Lock away our colonial ideals, so they can't be broken.


“I'm going to take rat poison. You can hang around if you want!” said Grandma. Dindinha showed her annoyance in her face and with a brusque gesture of the arm.

“Go ahead old lady! I still have lots to do around here.” I smiled. A typical interaction between the two. The joy of bickering about the present and giggling together about the past. Grandma was never one for sugar coating anything. She just says what she thinks. We say they forgot to install the filter when she was born. She is also not one to joke, or to take rat poison, for that matter. I look at the clock on the wall in the dining room. The one I brought back from Isfahan for Dindinha. When I imagine Dindinha's dreams, Isfahan is the image that comes to my mind. The city is characterized by its delicate flowery mosaics predominantly in blue and white, her favorite colors, the colors she chose to be buried in, because they are the colors of Cruzeiro, the football team she adored. Based on the result of the match, we could predict her mood in the following week. She had no patience for the World Cup. She would explain that her team was not Brazil, it was Cruzeiro. The white family could never understand this. She was right. Brazil doesn't play for her, Brazil plays for us.

When Grandma turned eighty, we had given her a beautifully decorated blue and white china set. I don’t know why my family often gave my Grandma presents that were meant for Dindinha. Grandma took one look at the china set, pushed it to the side and started telling us, again, about David and Goliath, her favorite bible story. Dindinha stared at the china for so long it became even more beautiful. The next day Dindinha had locked away the china set so that nobody could use it; there could be no risk of breaking it.

It is difficult for me to write this narrative—this is possibly because it carries a particular mix of private love and public shame that is too contradictory and violent to be expressed in words, and also because words weren't Dindinha's primary form of expression. She expressed herself through the flowers she would decorate the house with, and the particular way in which she would arrange the images of saints amidst pictures of us on her bedside table. She would express herself in the proud tours she would give us of her vegetable garden, always pointing out something new that looked to us the same as before. She would express herself with the eyes fixed on the television showing a woman, always a woman, telling her tragic story in despair, which would be enacted and narrated by a deep dramatic male voice.

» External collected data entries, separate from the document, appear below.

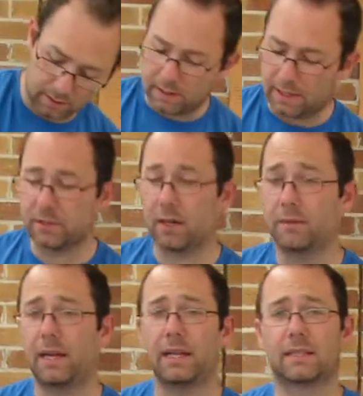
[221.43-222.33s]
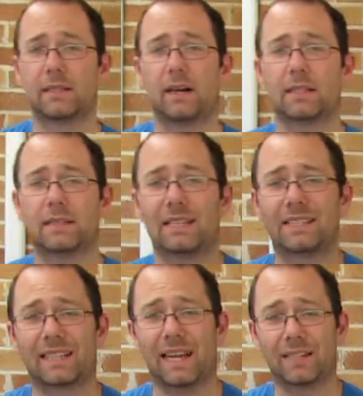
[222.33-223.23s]
enzyme that is classed as
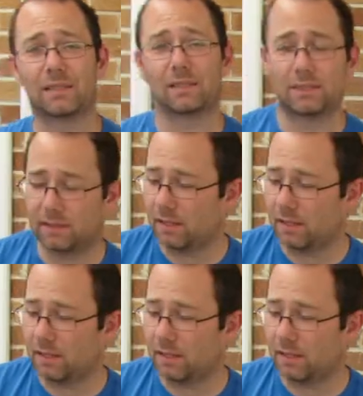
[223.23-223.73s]
a catalyst.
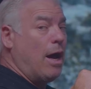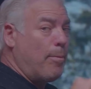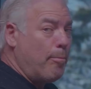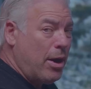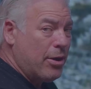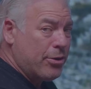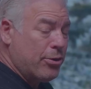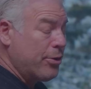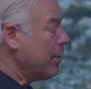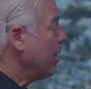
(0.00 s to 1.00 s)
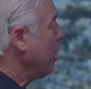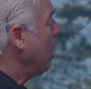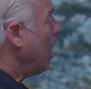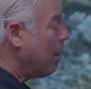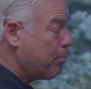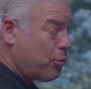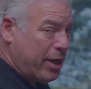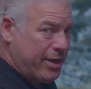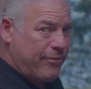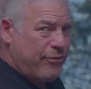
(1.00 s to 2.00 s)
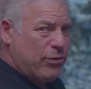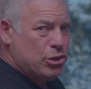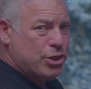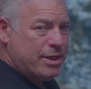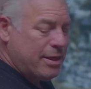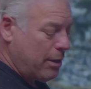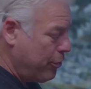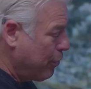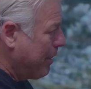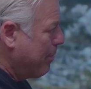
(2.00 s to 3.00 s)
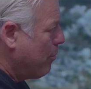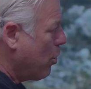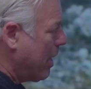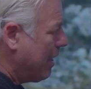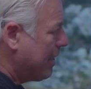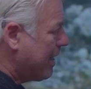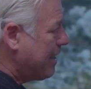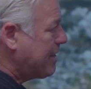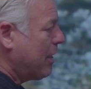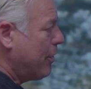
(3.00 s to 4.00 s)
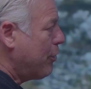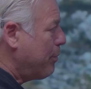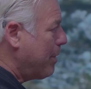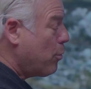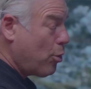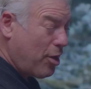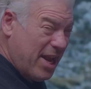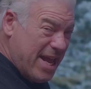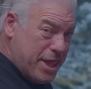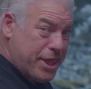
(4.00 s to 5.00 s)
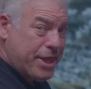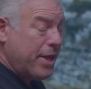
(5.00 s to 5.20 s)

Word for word: a modern, upgraded version, a little bit more elegant, a little bit more lithe,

David asked the men standing near him, “What will be done for the man who kills this Philistine and removes this disgrace from Israel?”3


When she was buried, wearing her blue and white dress and the pearl necklace, in the white coffin decorated with colorful flowers, I was not there to see the coffin being closed and covered in dirt. Only then did I understand the importance of such a ritual, where we locate and signify our pain. I skipped the funeral and now I can't conclude this open narrative, for I am still haunted with shame, anger, love, duty and mourning. Somehow, by writing this text I'm polishing my own stones, that I carry in my pocket as I stop running away and start walking towards the giant. Unfortunately, this story has no end in sight, but at least it has begun.